▸ **Available data**:
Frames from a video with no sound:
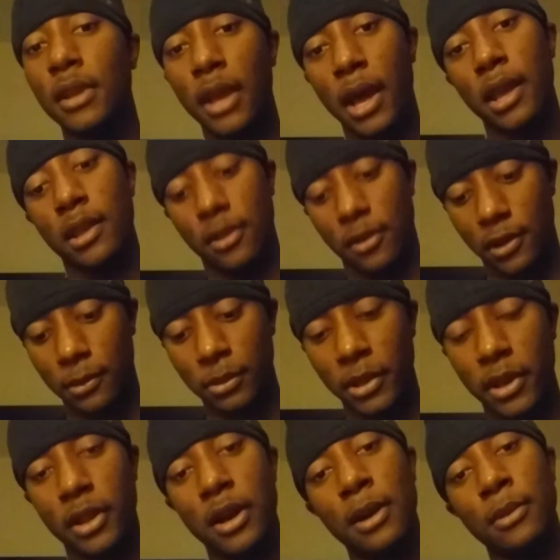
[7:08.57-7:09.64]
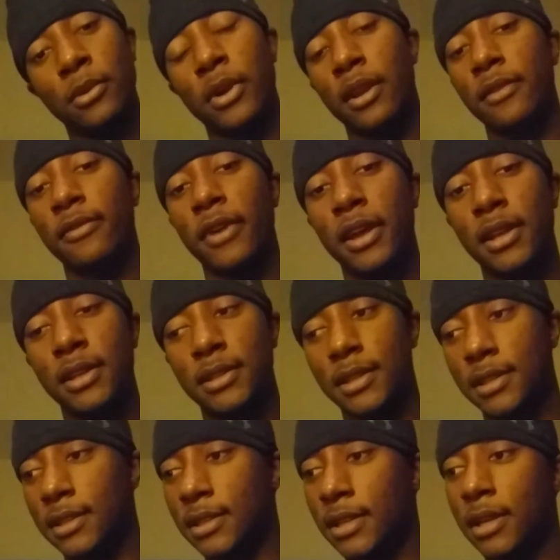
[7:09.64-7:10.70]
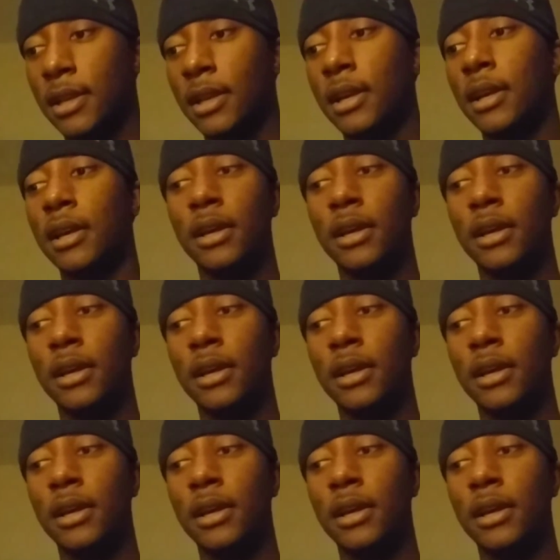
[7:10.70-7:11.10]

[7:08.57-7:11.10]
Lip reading: Hey, you completed your upgrade phase. This is it.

▸ **Work order**:
Return every entry above word for word, leaving pictures out.

▸ **Worked solution**:
Frames from a video with no sound:
[7:08.57-7:09.64]
[7:09.64-7:10.70]
[7:10.70-7:11.10]

[7:08.57-7:11.10]
Lip reading: Hey, you completed your upgrade phase. This is it.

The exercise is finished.